Lucy McBee is a ghostwriter and editor whose (non-ghostwritten) work has appeared in Indiana Review, New Letters, and The Iowa Review (as recipient of the 2024 award for nonfiction). After a sojourn of nearly a decade in southern New Mexico and then another in Austin, Texas, she returned to central Connecticut, where she was born and where she’s lived the longest. She recently learned that the name of the village she settled in means “home place,” which feels like the sort of unexpected gift you later wonder how you ever lived without.
Mariana Peñaloza Morales is a writer, researcher, and movement worker from Miami, Florida. She is a recent graduate from Dartmouth College and is currently a PhD student in Geography at the University of Minnesota studying the city and catastrophe. She co-translated Mariame Kaba’s We Do This ‘Til We Free Us, out now with Haymarket Books. “The Book of Scimitar” is her first published work of creative nonfiction.
Sharman Apt Russell lives in the magical realism of the American Southwest. She has published a dozen books translated into nine languages. Her Diary of a Citizen Scientist won the prestigious John Burroughs Medal for Distinguished Natural History Writing. Her recent nonfiction What Walks This Way: Discovering the Wildlife Around Us Through Their Tracks and Signs (Columbia University Press, 2024) is part memoir and part introduction to common mammal tracks in North America. By the end of this book, readers should be able to look down at a print on the ground and say, with some satisfaction, “Raccoon” or “Skunk,” “Bobcat” or “Mountain lion,” “Coyote” or “Domestic dog.” Sharman teaches in the MFA program of Antioch University in Los Angeles and is a professor emeritus at Western New Mexico University in Silver City. For more information, go to www.sharmanaptrussell.com.

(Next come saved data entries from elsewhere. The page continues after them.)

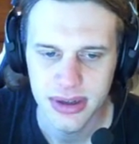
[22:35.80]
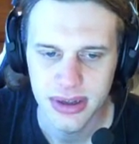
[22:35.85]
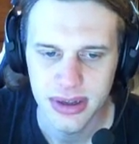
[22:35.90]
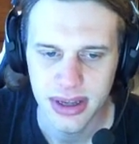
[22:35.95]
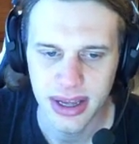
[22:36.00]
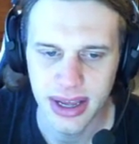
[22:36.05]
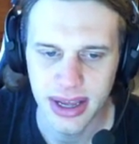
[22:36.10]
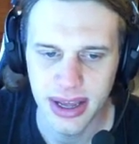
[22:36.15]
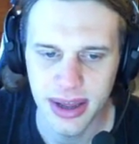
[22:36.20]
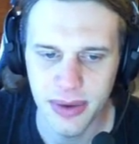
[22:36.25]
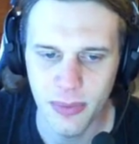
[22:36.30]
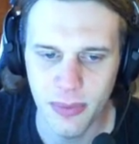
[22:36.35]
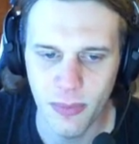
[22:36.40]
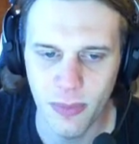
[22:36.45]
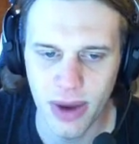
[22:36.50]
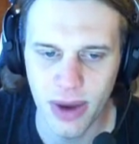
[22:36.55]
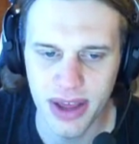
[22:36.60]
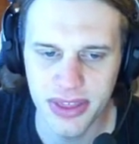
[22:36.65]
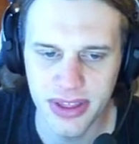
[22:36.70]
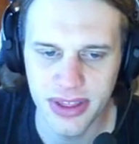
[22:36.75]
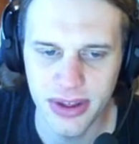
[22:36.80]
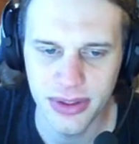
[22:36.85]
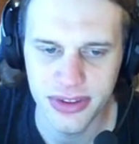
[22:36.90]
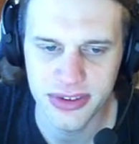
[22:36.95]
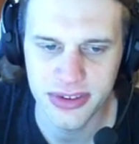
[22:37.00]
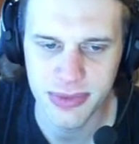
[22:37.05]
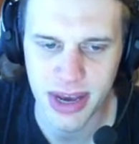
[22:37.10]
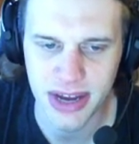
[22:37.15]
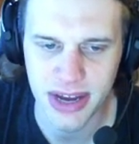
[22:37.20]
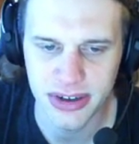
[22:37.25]
and why the hell
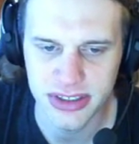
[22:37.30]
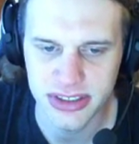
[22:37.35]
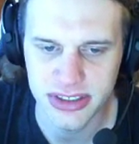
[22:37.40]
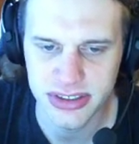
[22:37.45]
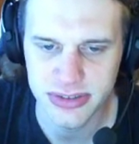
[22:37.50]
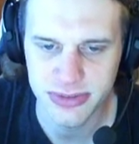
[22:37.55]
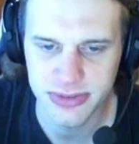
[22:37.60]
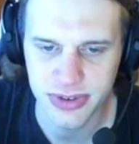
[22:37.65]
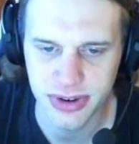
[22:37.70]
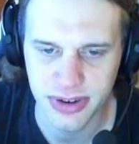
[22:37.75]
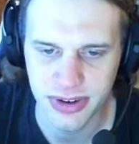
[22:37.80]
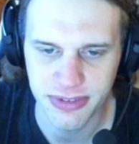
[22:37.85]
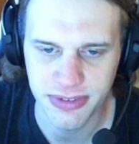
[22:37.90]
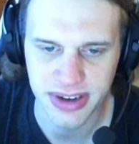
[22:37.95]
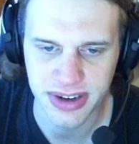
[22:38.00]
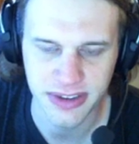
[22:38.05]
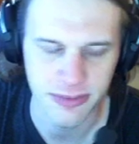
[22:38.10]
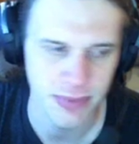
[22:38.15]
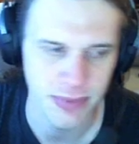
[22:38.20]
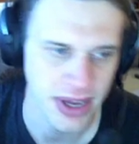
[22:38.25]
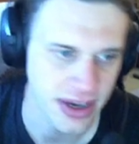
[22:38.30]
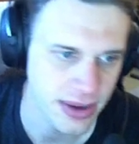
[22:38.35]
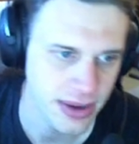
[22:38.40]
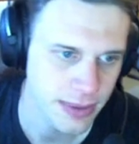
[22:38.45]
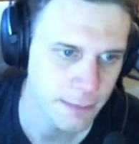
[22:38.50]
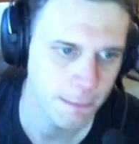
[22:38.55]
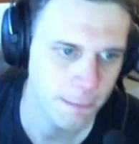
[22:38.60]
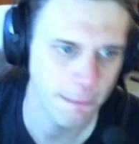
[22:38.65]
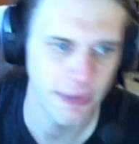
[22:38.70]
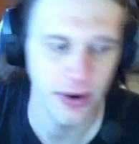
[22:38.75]
this matters for an effective meta,
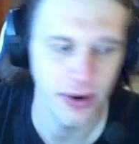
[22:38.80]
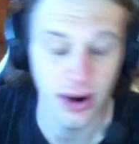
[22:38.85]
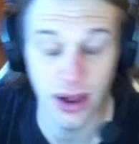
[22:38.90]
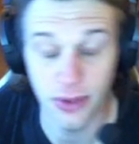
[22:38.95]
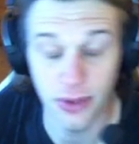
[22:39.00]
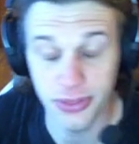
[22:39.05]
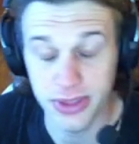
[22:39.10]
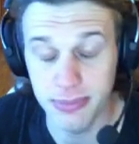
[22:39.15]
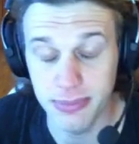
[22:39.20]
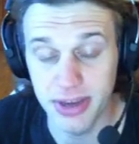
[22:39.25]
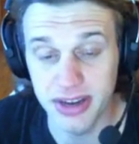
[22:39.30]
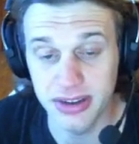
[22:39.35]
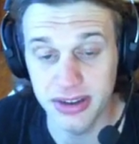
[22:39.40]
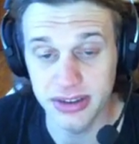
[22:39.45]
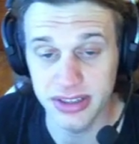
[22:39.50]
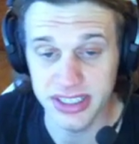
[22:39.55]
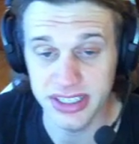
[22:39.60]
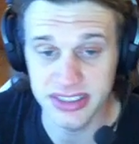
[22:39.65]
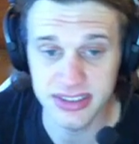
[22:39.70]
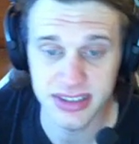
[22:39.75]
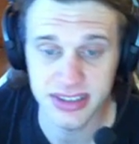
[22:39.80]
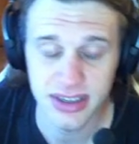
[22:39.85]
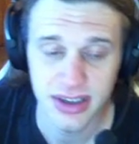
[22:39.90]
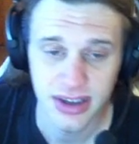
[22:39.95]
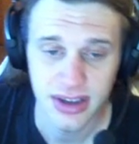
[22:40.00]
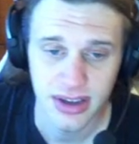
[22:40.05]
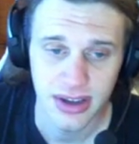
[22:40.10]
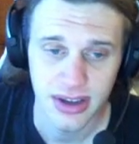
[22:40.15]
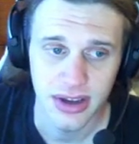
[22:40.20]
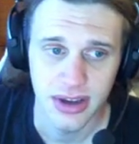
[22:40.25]
or healthy meta at least.
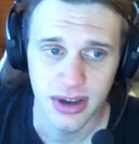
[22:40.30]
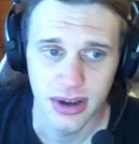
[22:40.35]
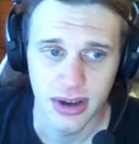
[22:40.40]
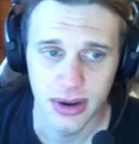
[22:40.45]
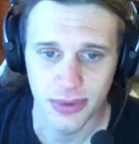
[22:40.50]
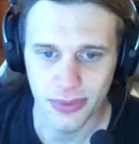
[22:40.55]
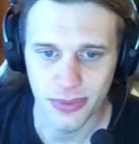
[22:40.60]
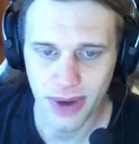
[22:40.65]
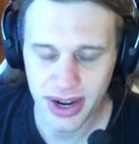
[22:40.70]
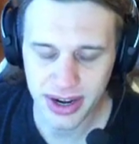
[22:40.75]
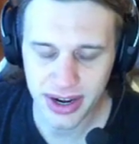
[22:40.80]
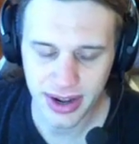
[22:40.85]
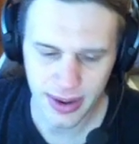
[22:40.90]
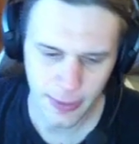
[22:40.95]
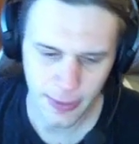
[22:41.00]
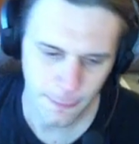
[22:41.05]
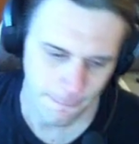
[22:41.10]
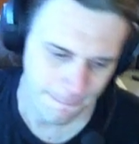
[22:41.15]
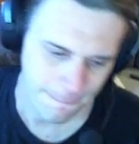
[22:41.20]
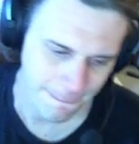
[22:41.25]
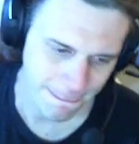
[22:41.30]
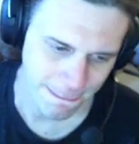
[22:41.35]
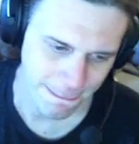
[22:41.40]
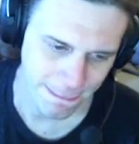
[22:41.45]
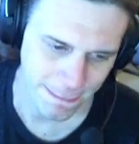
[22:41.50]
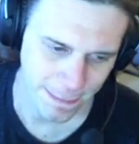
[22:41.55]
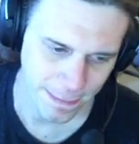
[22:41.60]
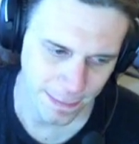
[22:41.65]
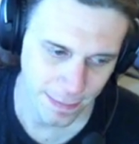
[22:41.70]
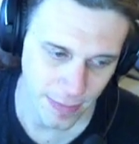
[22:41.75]
Right now,
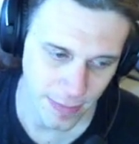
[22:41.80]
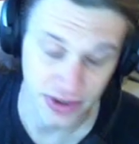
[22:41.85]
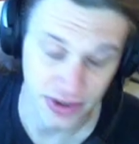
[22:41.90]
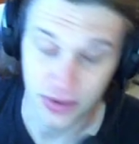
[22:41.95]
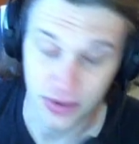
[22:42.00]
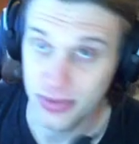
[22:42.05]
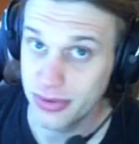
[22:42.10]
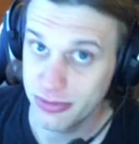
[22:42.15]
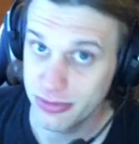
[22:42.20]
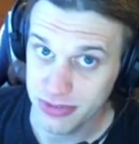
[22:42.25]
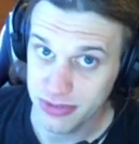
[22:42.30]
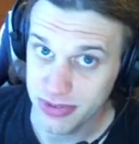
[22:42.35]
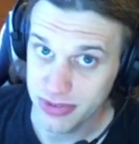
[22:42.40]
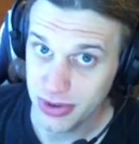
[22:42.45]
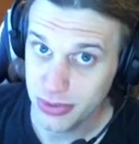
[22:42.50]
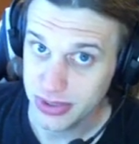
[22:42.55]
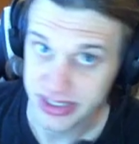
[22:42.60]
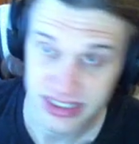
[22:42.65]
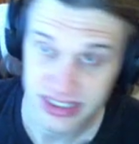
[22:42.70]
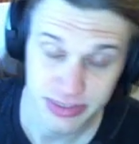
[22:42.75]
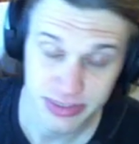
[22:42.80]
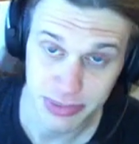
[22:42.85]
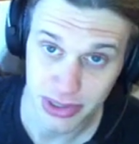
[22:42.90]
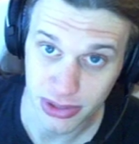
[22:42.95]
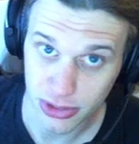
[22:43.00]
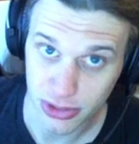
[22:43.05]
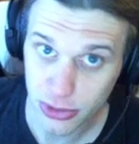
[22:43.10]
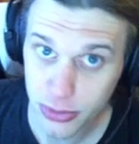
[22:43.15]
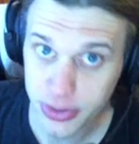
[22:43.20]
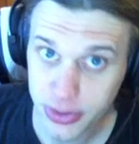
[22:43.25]
I don't know if you've noticed, but
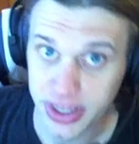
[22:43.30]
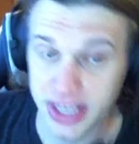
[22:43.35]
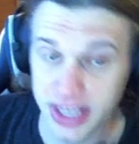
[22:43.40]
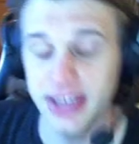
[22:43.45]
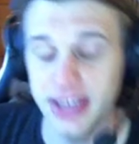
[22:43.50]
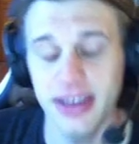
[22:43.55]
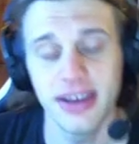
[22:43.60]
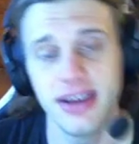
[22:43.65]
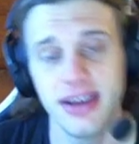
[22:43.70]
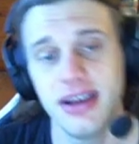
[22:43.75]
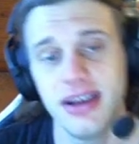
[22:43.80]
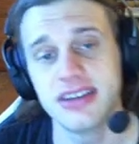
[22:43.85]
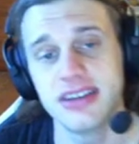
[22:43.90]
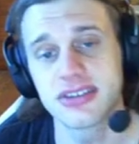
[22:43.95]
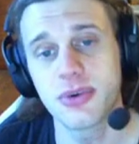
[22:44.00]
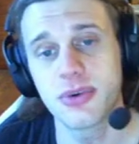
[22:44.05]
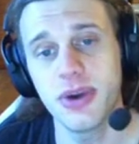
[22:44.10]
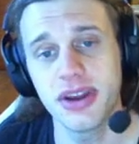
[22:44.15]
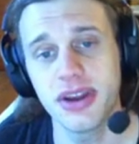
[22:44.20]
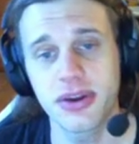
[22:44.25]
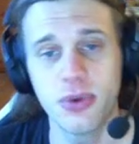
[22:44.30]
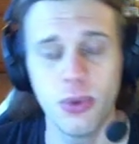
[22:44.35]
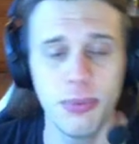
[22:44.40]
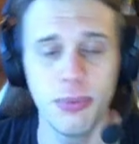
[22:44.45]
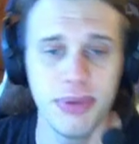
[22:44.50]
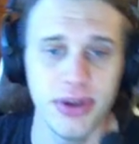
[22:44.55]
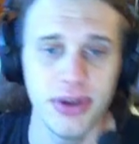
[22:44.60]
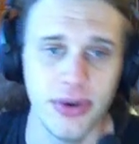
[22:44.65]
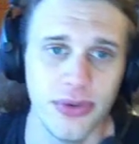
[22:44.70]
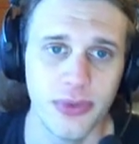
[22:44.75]
Luki has quite a cool build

Margot Singer’s most recent book is the essay collection Secret Agent Man (Barrow Street, 2025). She is also the prizewinning author of a novel, Underground Fugue (Melville House) and a collection of linked stories, The Pale of Settlement (University of Georgia Press). With Nicole Walker, she is the editor of Bending Genre: Essays on Creative Nonfiction (Bloomsbury Academic). She is a professor of English at Denison University in Granville, OH. www.margot-singer.com.
Michael Wiley is the author of twelve novels, including, most recently, Find Your Own Way Home, a novel in split prose. His short stories appear often in magazines and anthologies, including Ellery Queen Mystery Magazine and The Best Mystery Stories of the Year (2022). He has written two books of literary criticism and over forty critical reviews and articles. He is a former national board member of the Mystery Writers of America. Michael has worked as a freelance writer, a political speech writer, an assistant at a last-chance residential facility for teenagers charged with felonies, and, briefly, an itinerant fruit picker. For the past twenty-five years, he has taught literature and writing at University of North Florida.